Плюс десять килограммов к его и, без того атлетичной фигуре, злоба за предыдущие нокдауны и сломанный нос, Таня на балконе – п ротивник должен быть сметен.
Поэтому, как только раздался звук гонга, Ермаков пошел в жёсткий прессинг. Полугодовая ситуация повторилась в утроенном формате. Каждый удар Ермакова мог стать нокаутирующим. Но и Леха уже обрел уверенность. Он за последние полгода укладывал этого чемпиона дважды, не считая прохода в ноги и удачного удушающего на задворках ночного клуба. Да и Ермак, набрав массу, растерял скорость и технику. Могучие джебы и размашистые хуки пролетали пудовыми гирями мимо, а попытки прижать к канатам заканчивались потерей равновесия для самого атакующего. Красиво, зло и уверенно в этот раз играл сам Малыгин. Его точечные прямые проходили четко и жёстко, финты закручивали, а нырки и уклоны открывали подбородок противника для финального удара. А Леха тянул время. Где-то в глубине души он всё ещё был новичком, пришедшим в зал мастера спорта Ермакова, поэтому боязнь промахнуться, провалиться или подставиться придерживала его всё нарастающий кураж.
После второго раунда стало понятно, что бывший чемпион выдохся окончательно. Он лишь уперто принимал дальние прямые-боковые от своего соперника, тупо выжидая тающий шанс нокаутировать. В середине третьего раунда Ермаков глухо закрылся в углу, постепенно оседая под градом ударов. Леха, покачав корпус вправо-влево, вбил мощнейший апперкот под задравшийся локоть и оппонент с сиплым вздохом осел на настил ринга. Коварный удар в печень, отрабатываемый ещё в ярославском спортзале, прошел стопроцентно в цель и, после отсчета аута, рефери замахал руками в сторону дежуривших врачей. Отошедший в свой угол, Малыгин терпеливо дождался окончания медицинского вмешательства и команды судьи для выхода в центр. Секундный ритуал поднятия руки победителя и можно уходить с ринга. Леха, поборов всю неспортивную неприязнь, шагнул к Ермакову. Тот же, зло, с «пошелнахер», отшвырнул протянутые перчатки и, с перекошенным от боли и ярости лицом, нырнул под канаты.
Спрыгнувшего с ринга Леху облепили малыши и радостно прослезившийся Анатолий Васильевич. Похлопываемый со всех сторон Малыгин, подняв голову на балкон, нашел взглядом ту, ради которой только что победил. Она была прекрасна. Она была его.
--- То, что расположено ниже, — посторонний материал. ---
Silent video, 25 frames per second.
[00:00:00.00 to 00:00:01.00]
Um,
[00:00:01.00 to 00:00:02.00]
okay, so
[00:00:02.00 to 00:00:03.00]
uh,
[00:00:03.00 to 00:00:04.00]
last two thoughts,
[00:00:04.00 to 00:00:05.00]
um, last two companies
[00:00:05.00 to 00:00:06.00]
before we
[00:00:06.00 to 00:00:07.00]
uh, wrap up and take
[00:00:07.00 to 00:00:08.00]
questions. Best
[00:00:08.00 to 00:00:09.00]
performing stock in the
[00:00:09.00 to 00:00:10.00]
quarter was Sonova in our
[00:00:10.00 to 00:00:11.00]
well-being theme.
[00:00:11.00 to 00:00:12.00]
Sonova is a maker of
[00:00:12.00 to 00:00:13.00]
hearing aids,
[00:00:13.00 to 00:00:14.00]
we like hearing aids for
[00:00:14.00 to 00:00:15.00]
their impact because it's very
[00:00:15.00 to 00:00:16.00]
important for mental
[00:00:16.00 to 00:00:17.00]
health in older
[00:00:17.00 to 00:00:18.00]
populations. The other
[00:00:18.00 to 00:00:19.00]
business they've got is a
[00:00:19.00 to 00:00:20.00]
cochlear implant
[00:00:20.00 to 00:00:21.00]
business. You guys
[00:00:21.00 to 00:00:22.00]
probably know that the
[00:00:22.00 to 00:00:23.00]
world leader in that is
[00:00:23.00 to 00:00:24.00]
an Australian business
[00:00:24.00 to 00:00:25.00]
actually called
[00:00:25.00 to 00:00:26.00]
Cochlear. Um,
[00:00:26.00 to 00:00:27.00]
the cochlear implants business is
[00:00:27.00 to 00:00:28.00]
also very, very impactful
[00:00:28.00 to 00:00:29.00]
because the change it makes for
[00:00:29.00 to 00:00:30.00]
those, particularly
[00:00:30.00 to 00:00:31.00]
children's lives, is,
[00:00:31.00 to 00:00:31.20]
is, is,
И было ещё полтора дня в городе белых ночей. Расставшись с Василичем и пацанами, которых любезно забрал на экскурсии какой-то однокурсник старшего тренера, Леха погрузился в романтическую эйфорию северной столицы. За неполных сорок восемь часов они исколесили весь центр Петербурга, вознеслись на колоннаду Исакия, потоптали заброшенные дорожки Константиновского парка и осмотрели заглушенные фонтаны Петергофа. Но больше всего, конечно же, было поцелуев в машине, смелых ладоней под тоненьким женским свитером и влажных вздохов отказа. Возможно, будь Леха любовником поопытнее, смог бы добиться взаимности от Татьяны и прямо в машине, но… Не так он представлял себе их первую близость, прекрасно понимая, что второго шанса может и не быть. В гости к ней он набиваться не пытался, в первый же час выяснив, что девушка живет в адресе с бабушкой, в ожидании окончания ремонта трехкомнатной квартиры на Мориса Тореза. Визит в общагу не рассматривался в принципе. Они лишь поздно ночью расстались на четыре часа, чтобы рано утром вновь оказаться в уютном мире велюрового жигулевского салона.
Поезд на Вологду отходил вечером, около девяти. Влюбленные не опоздали, как было бы в классике. Наоборот, приехав за три часа, они, взявшись за руки, обошли ближайшие к Московскому вокзалу улицы. Леха, будучи историком, намеренно называл площадь Восстания Знаменской, рассказал историю строительства вокзалов братьев-близнецов в Москве и Санкт-Петербурге и завел коренную петербурженку на улицу Джона Леннона, чем несказанно её удивил. Затем, около памятника Пушкину рассказал печальную байку о том, что поэт смотрит на балкон одной из своих возлюбленных. Правда, заметив увлажнившиеся глаза, добавил: «Но это неточно».